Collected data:
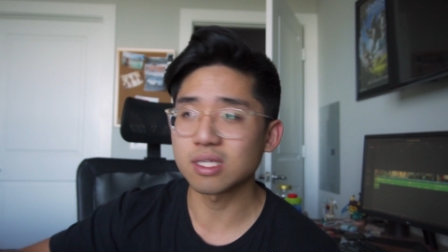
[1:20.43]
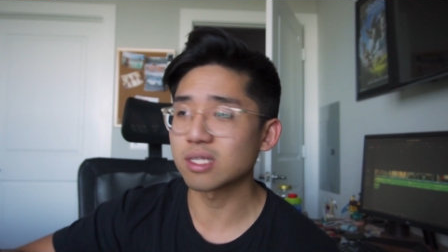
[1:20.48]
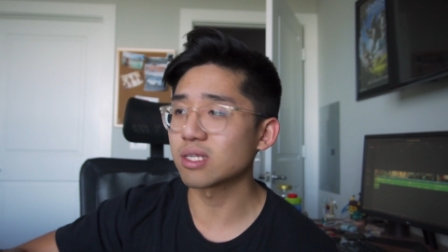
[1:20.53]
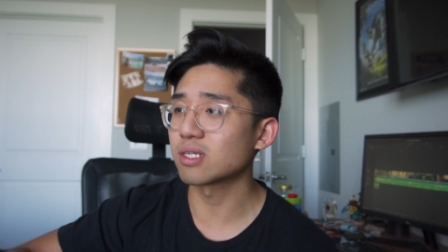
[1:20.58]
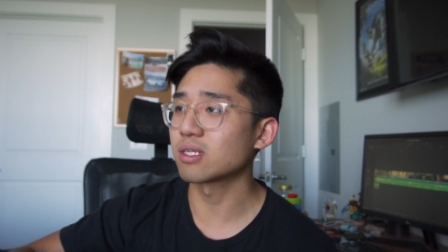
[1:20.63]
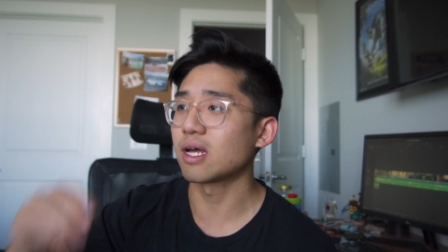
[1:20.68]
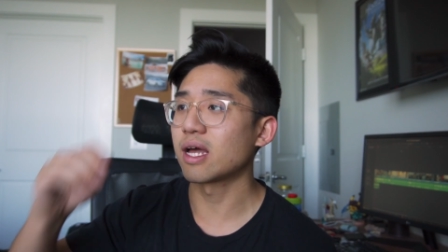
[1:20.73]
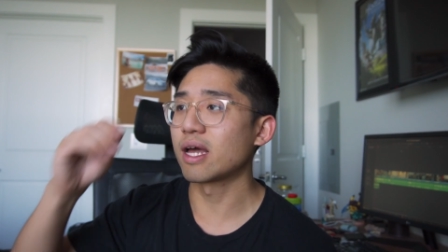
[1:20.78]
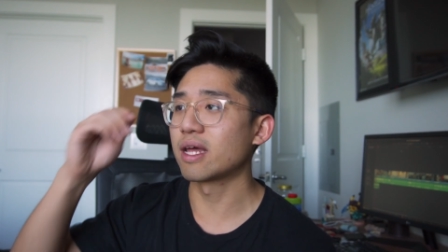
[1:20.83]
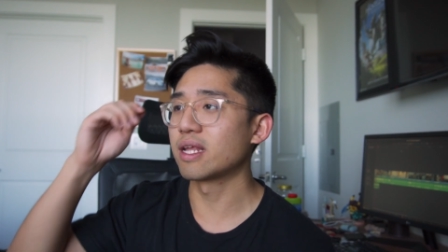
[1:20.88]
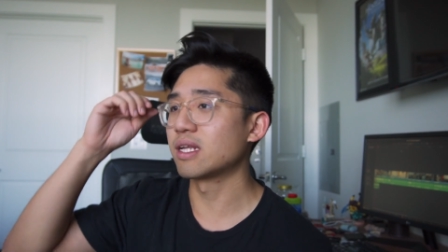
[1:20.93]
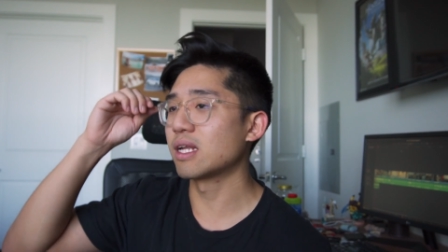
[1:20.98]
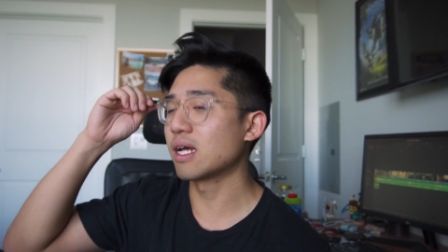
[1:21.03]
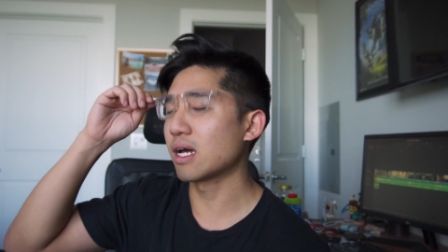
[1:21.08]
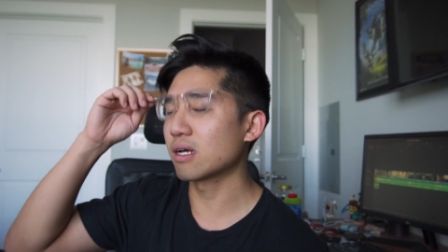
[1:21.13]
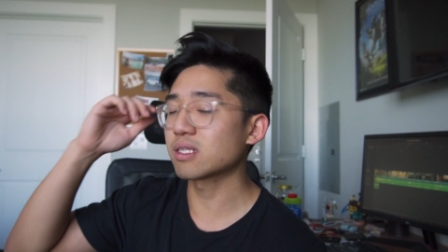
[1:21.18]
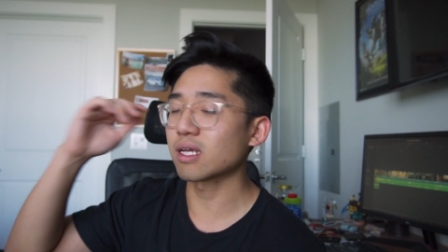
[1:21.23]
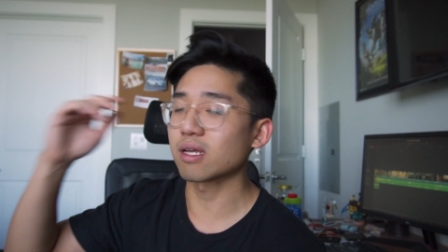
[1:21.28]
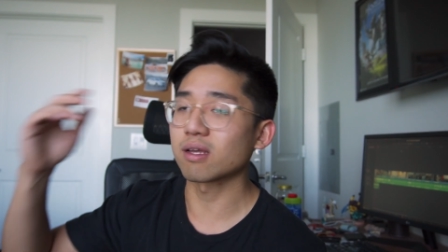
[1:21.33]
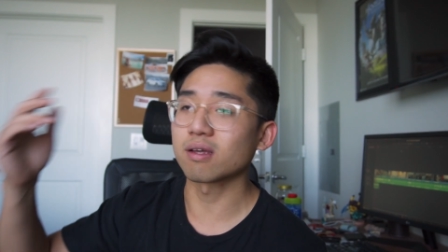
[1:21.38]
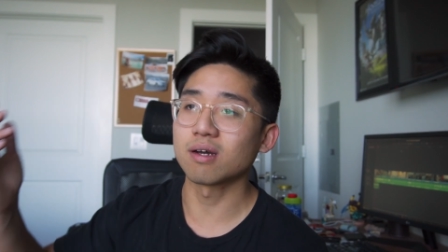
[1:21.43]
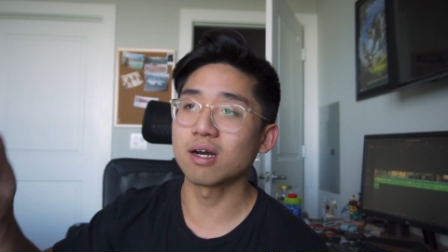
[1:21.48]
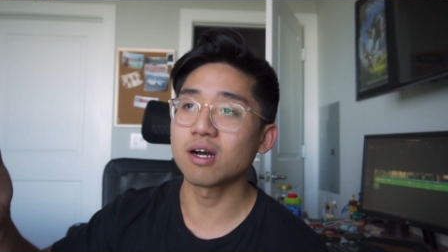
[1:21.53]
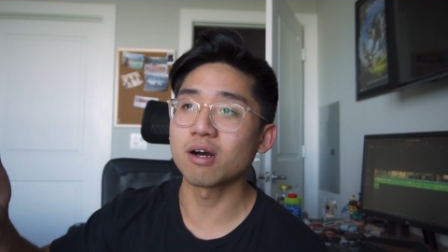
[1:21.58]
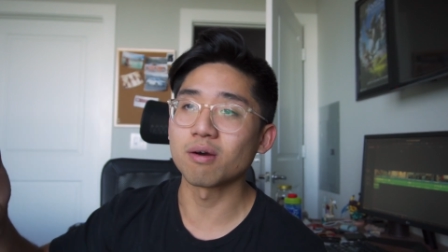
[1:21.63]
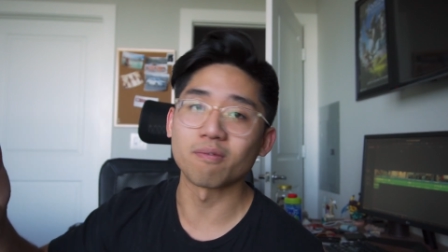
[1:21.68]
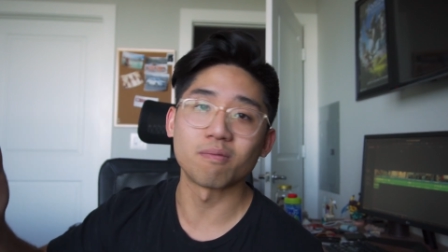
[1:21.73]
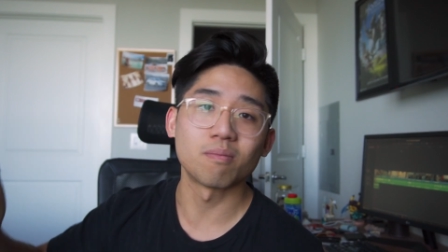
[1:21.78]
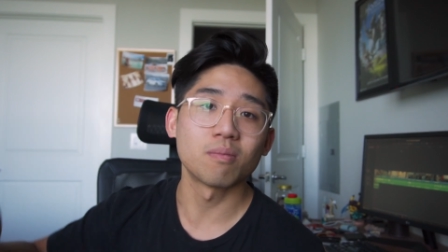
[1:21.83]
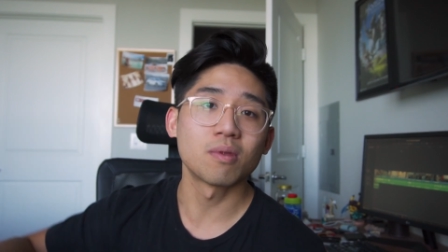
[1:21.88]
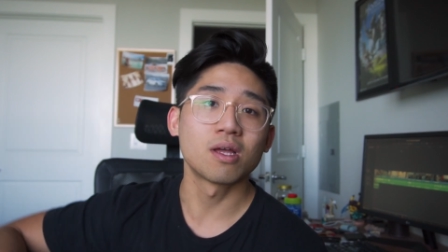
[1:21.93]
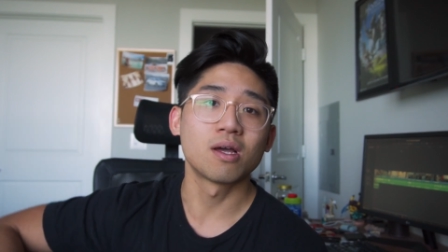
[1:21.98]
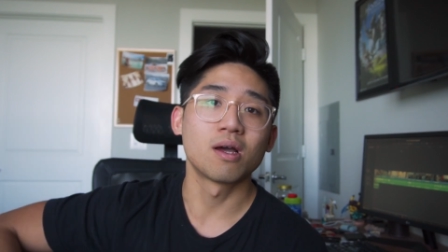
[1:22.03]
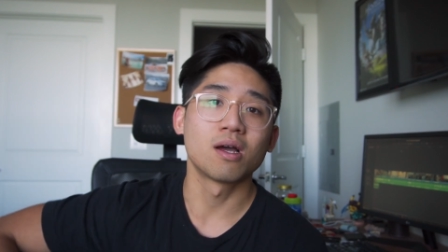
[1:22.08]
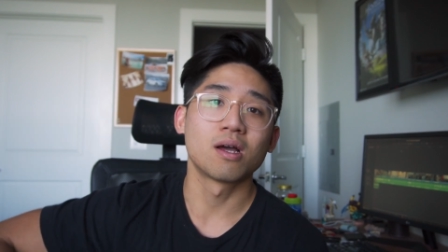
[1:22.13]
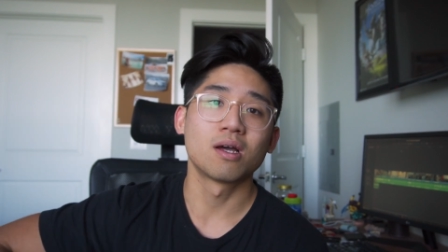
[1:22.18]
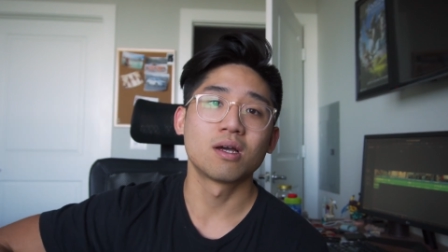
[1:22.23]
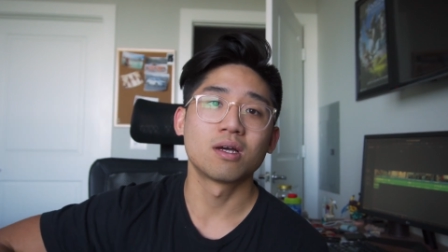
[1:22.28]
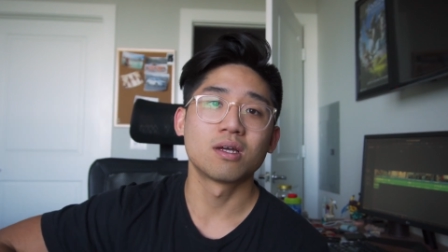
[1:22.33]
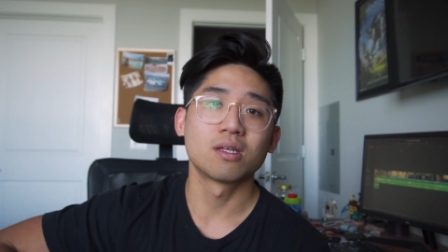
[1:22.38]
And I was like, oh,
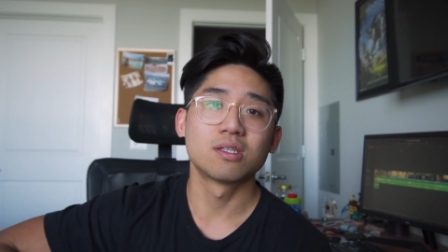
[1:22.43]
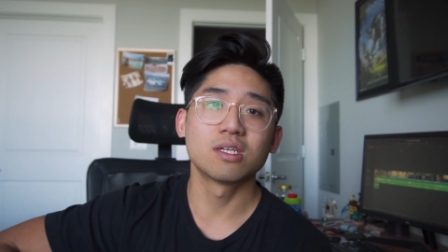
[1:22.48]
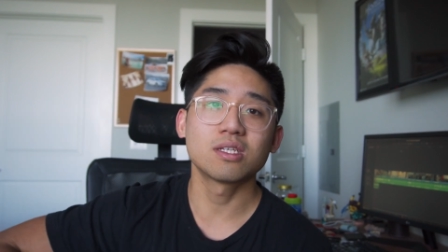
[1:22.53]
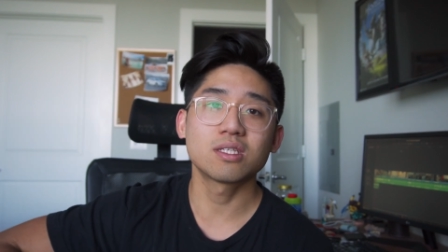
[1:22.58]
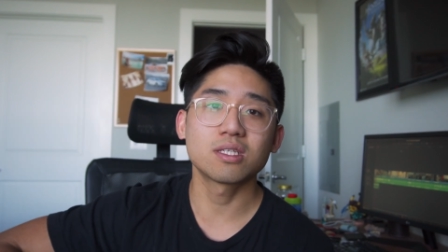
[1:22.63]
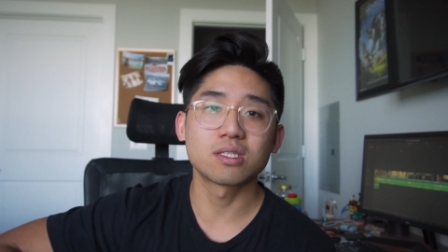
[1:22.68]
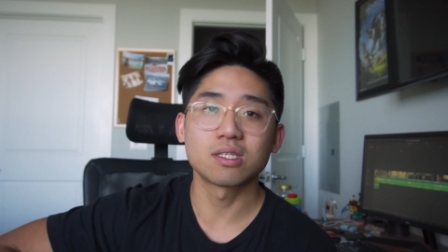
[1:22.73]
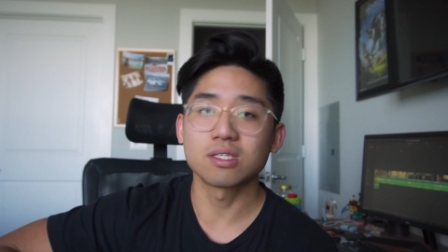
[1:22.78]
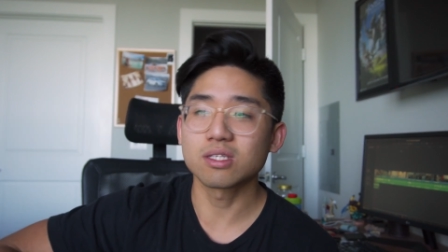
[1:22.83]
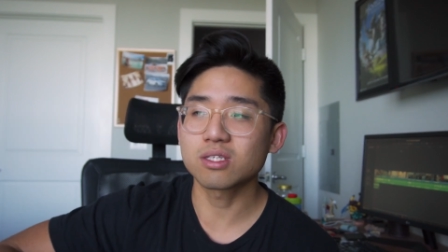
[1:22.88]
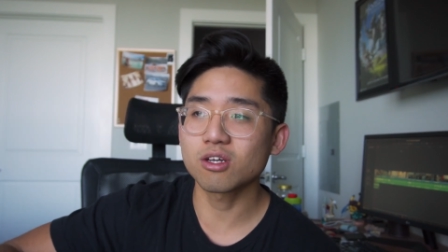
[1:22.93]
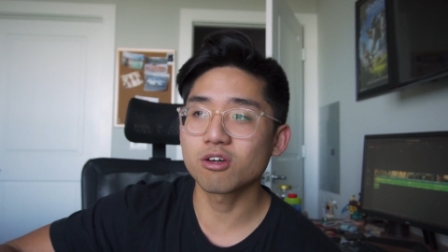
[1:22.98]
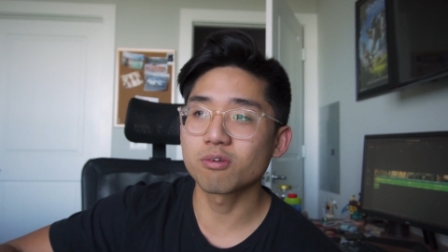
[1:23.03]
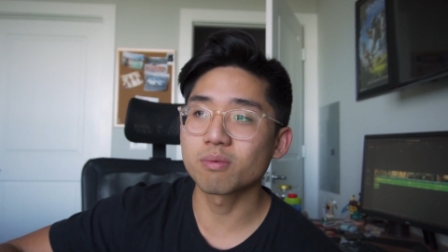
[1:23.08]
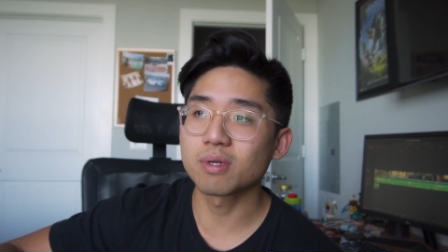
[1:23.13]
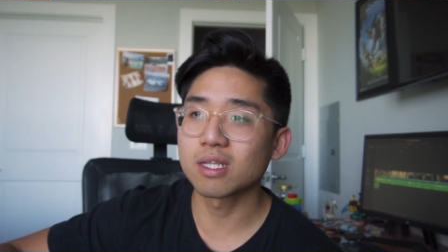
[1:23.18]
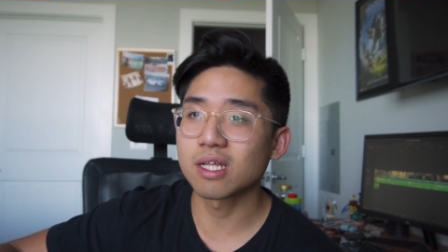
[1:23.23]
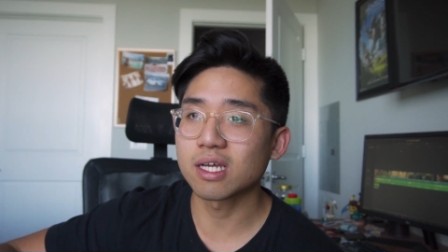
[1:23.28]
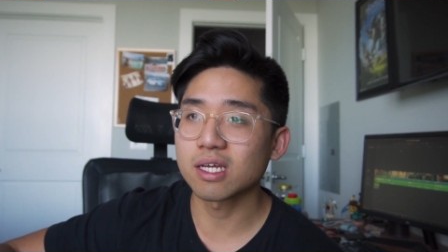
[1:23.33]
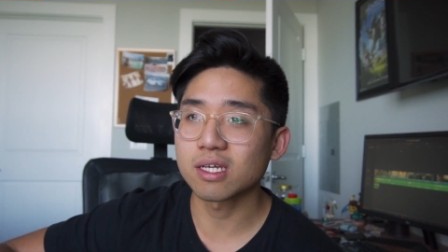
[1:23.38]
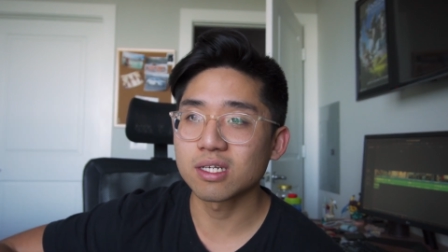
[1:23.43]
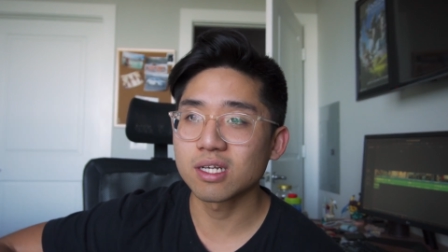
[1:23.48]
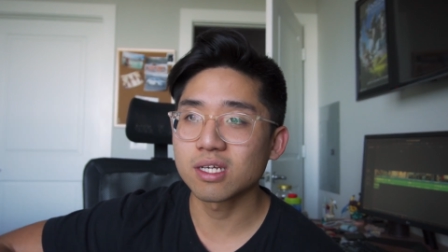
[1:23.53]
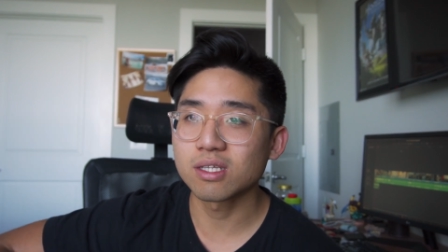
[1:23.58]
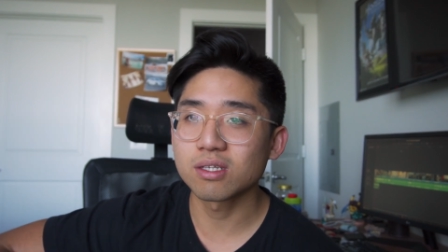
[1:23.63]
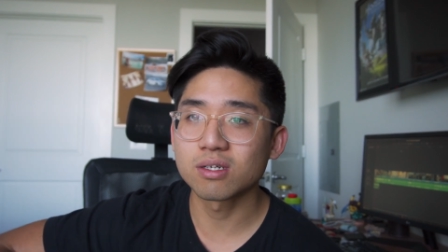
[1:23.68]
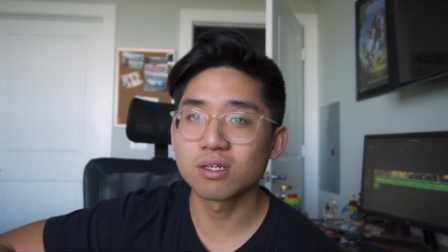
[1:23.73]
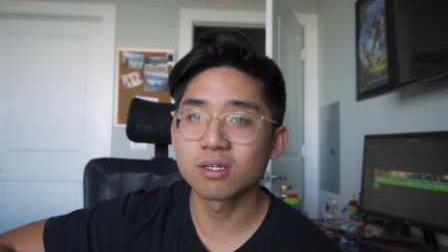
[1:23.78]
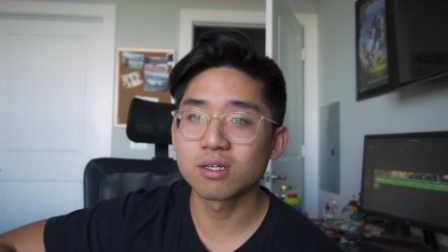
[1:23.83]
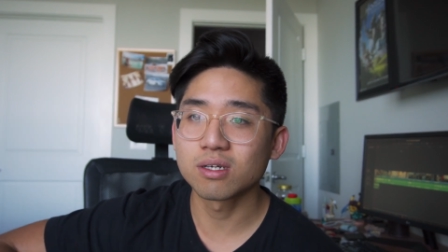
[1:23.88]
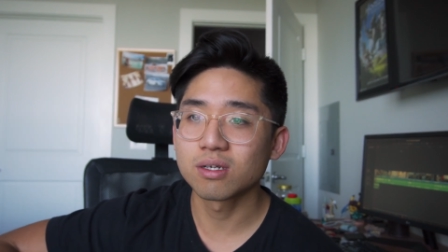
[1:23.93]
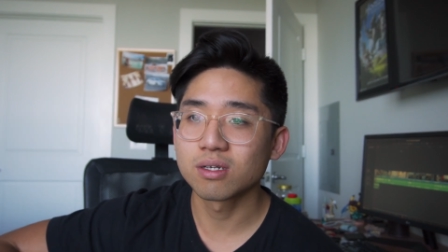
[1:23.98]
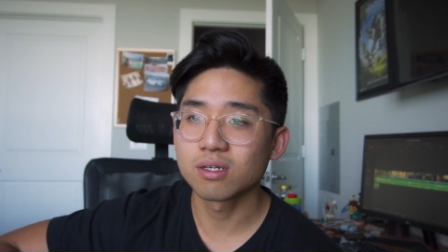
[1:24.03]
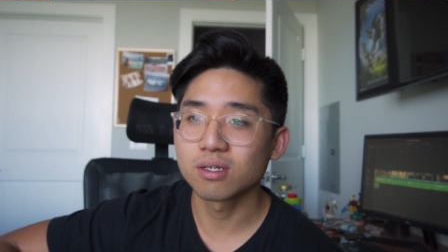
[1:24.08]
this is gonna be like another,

Your task: The data above must be written out again without alteration, and the pictures in them must be excluded.

Exercise response:
[1:20.43]
[1:20.48]
[1:20.53]
[1:20.58]
[1:20.63]
[1:20.68]
[1:20.73]
[1:20.78]
[1:20.83]
[1:20.88]
[1:20.93]
[1:20.98]
[1:21.03]
[1:21.08]
[1:21.13]
[1:21.18]
[1:21.23]
[1:21.28]
[1:21.33]
[1:21.38]
[1:21.43]
[1:21.48]
[1:21.53]
[1:21.58]
[1:21.63]
[1:21.68]
[1:21.73]
[1:21.78]
[1:21.83]
[1:21.88]
[1:21.93]
[1:21.98]
[1:22.03]
[1:22.08]
[1:22.13]
[1:22.18]
[1:22.23]
[1:22.28]
[1:22.33]
[1:22.38]
And I was like, oh,
[1:22.43]
[1:22.48]
[1:22.53]
[1:22.58]
[1:22.63]
[1:22.68]
[1:22.73]
[1:22.78]
[1:22.83]
[1:22.88]
[1:22.93]
[1:22.98]
[1:23.03]
[1:23.08]
[1:23.13]
[1:23.18]
[1:23.23]
[1:23.28]
[1:23.33]
[1:23.38]
[1:23.43]
[1:23.48]
[1:23.53]
[1:23.58]
[1:23.63]
[1:23.68]
[1:23.73]
[1:23.78]
[1:23.83]
[1:23.88]
[1:23.93]
[1:23.98]
[1:24.03]
[1:24.08]
this is gonna be like another,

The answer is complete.